Because we have removed the line with the await keyword, the LongRunningMethod() now runs synchronously, so the counter will first count up to 50,000 and then the code will go into the while loop.

Avoid Async Void

There are three possible return types you can use for async methods:

  • Task
  • Task<T>
  • Void

The main return types for async methods are just Task and Task<T> . When you are converting from synchronous to asynchronous code, any method returning a type becomes an async method returning Task<T>, and any method returning void becomes an async method returning Task.

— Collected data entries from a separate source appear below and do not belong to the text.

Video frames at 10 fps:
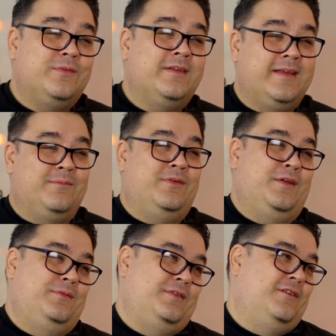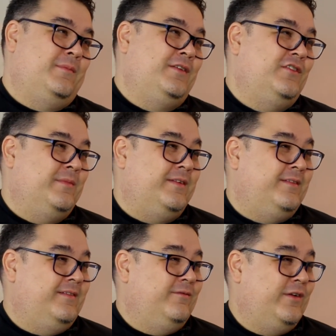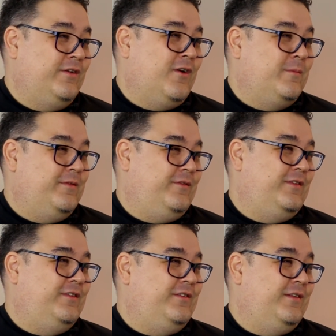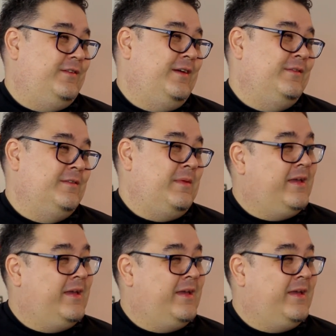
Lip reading: was really impressed with your Benjamin red carpet footage, so that wasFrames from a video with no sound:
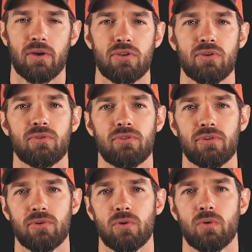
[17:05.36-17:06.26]
you
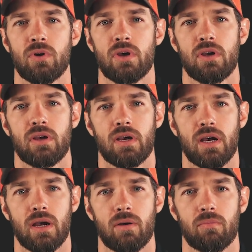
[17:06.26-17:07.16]
to
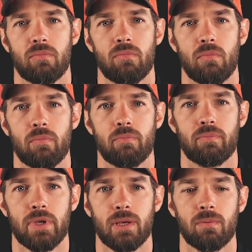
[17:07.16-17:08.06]

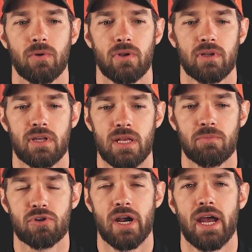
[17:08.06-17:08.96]
be able to
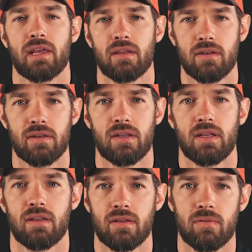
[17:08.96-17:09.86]
keep track
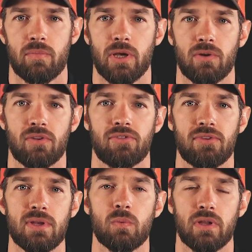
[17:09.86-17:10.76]
and be able to
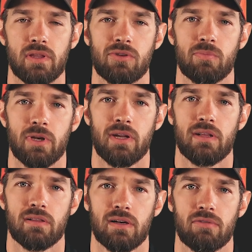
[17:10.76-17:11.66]
see what the
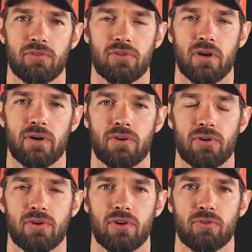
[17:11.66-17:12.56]
humidity levels are in your
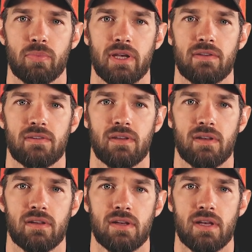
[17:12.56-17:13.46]
crawl space.
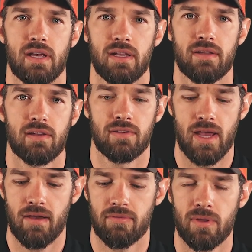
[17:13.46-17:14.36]
And it does
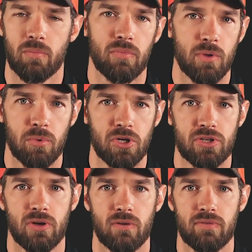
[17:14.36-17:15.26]
have the push
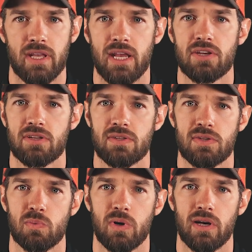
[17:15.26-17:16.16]
notifications
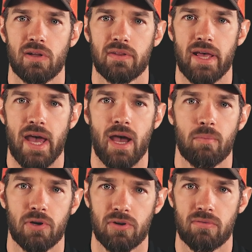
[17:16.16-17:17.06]
as well in the
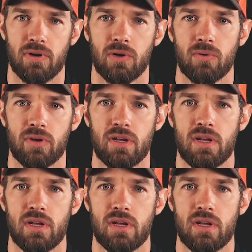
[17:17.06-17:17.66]
app on your phone,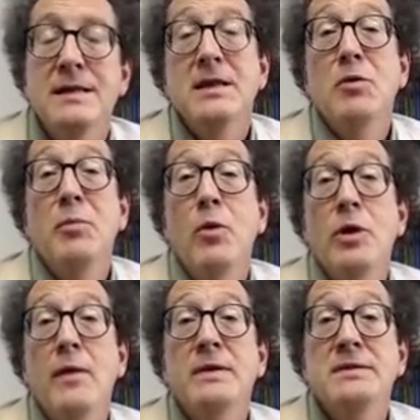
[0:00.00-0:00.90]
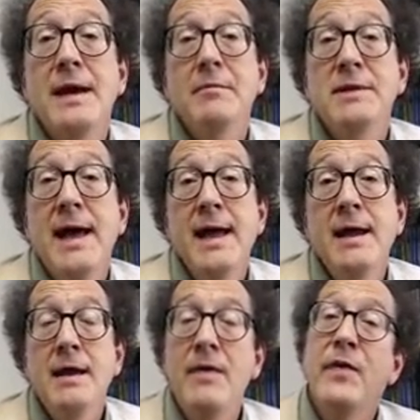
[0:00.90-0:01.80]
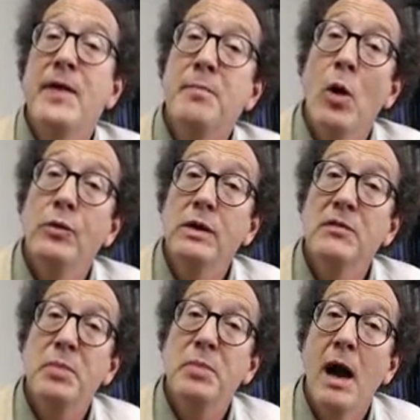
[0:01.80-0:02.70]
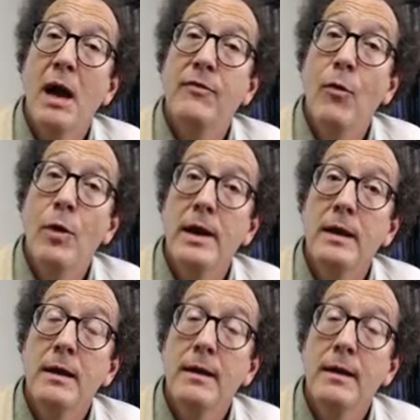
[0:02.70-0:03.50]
that they were born on the same day and that they both lived beyond 40.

Async methods that return void have a specific purpose and that is to make asynchronous error handlers possible, but async void methods have different error handling semantics. When an exception is thrown in an async Task or async Task<T> method, that exception is captured and placed directly on the Task object. With an async void method, there is no Task object involved, so any exceptions thrown out in an async void method will be raised directly on the SynchronizationContext that was active when the async void method started. For more information, I recommend reading the following MSDN article that has some good examples.

Wrapping Up

In this simple example we used the Task.Run() method to incorporate the await keyword into the code, but .NET framework also provides many async compatible APIs that you can also use with async await. You can recognize these members by the "Async" suffix that's attached to the member name and a return type of Task or Task<T> . For example, the System.IO.Stream class contains methods such as CopyToAsync, ReadAsync, and WriteAsync alongside the synchronous methods CopyTo, Read, and Write.

This is a nice and simple example that I hope help you to understand the usage of async and await. It's a flexible and powerful feature of C# 5 and above that should make it much easier for you to write responsive applications.